▶ Assignment
In the lines below, count those containing the word "video" and give the number alone.

----- Provided data

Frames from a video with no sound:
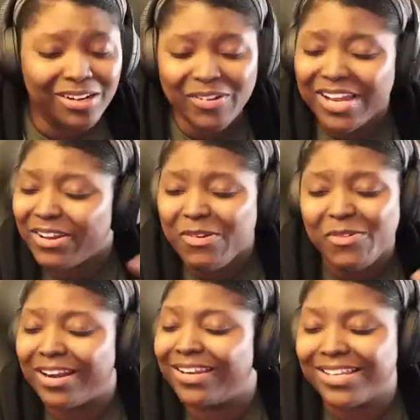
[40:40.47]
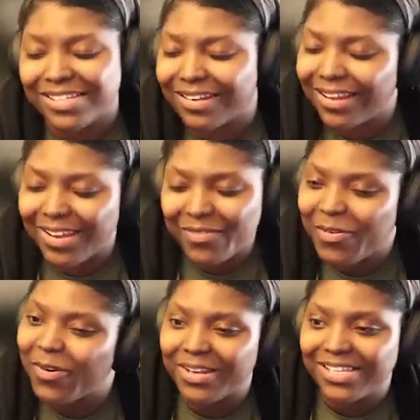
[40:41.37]
weren't listening. We
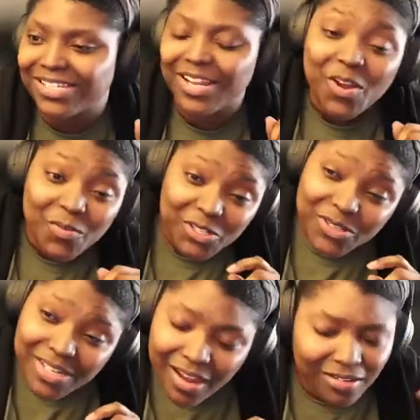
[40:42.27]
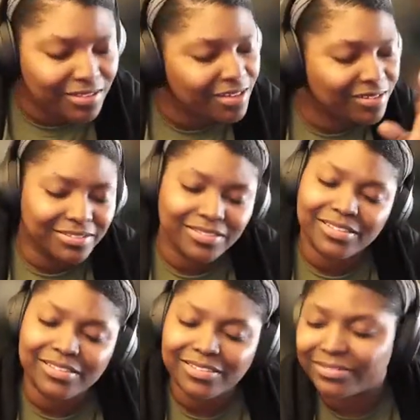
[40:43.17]
weren't listening. What you say? Oh no,
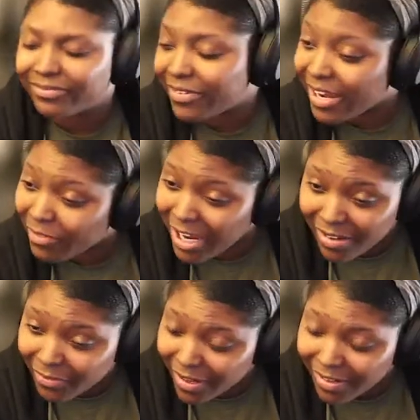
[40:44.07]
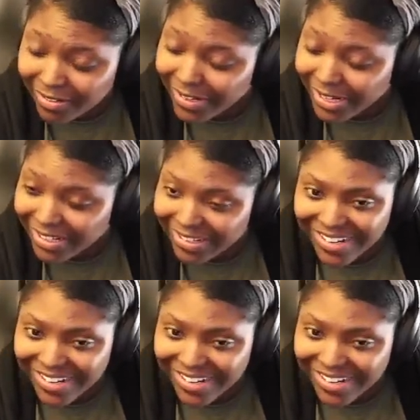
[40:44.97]
girl. What? That's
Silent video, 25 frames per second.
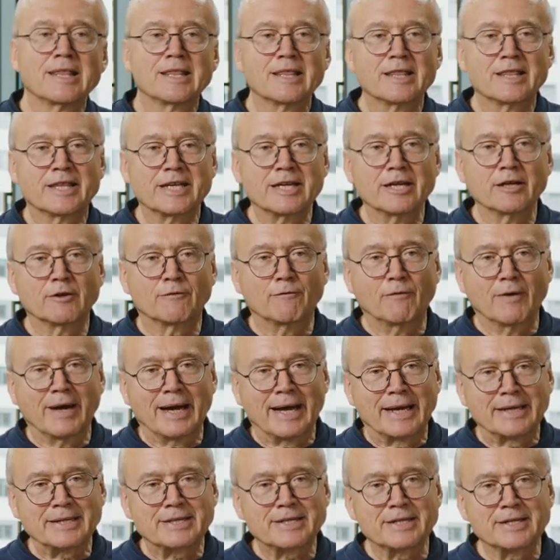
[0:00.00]
The
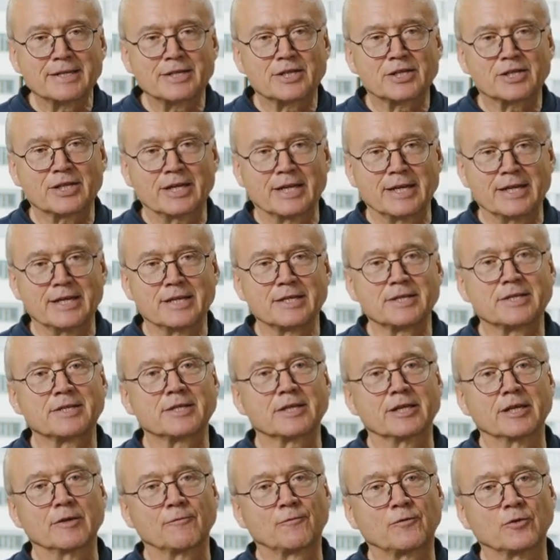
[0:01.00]
advantage
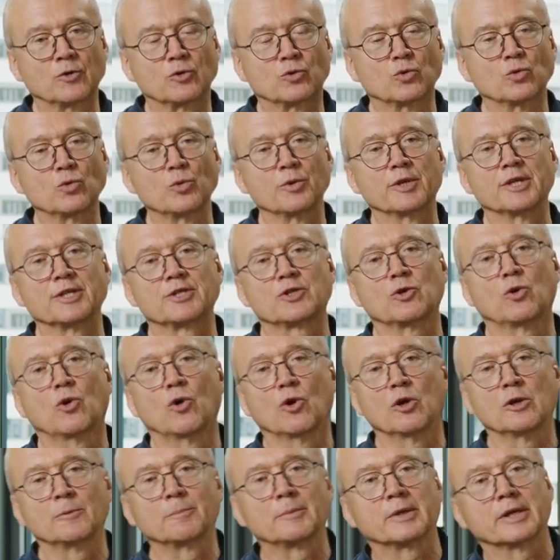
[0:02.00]
is if you do this
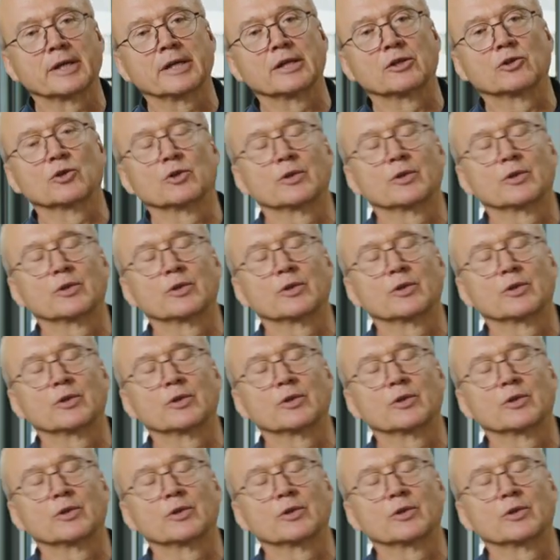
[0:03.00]
Holmgreen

----------

▶ Written response
2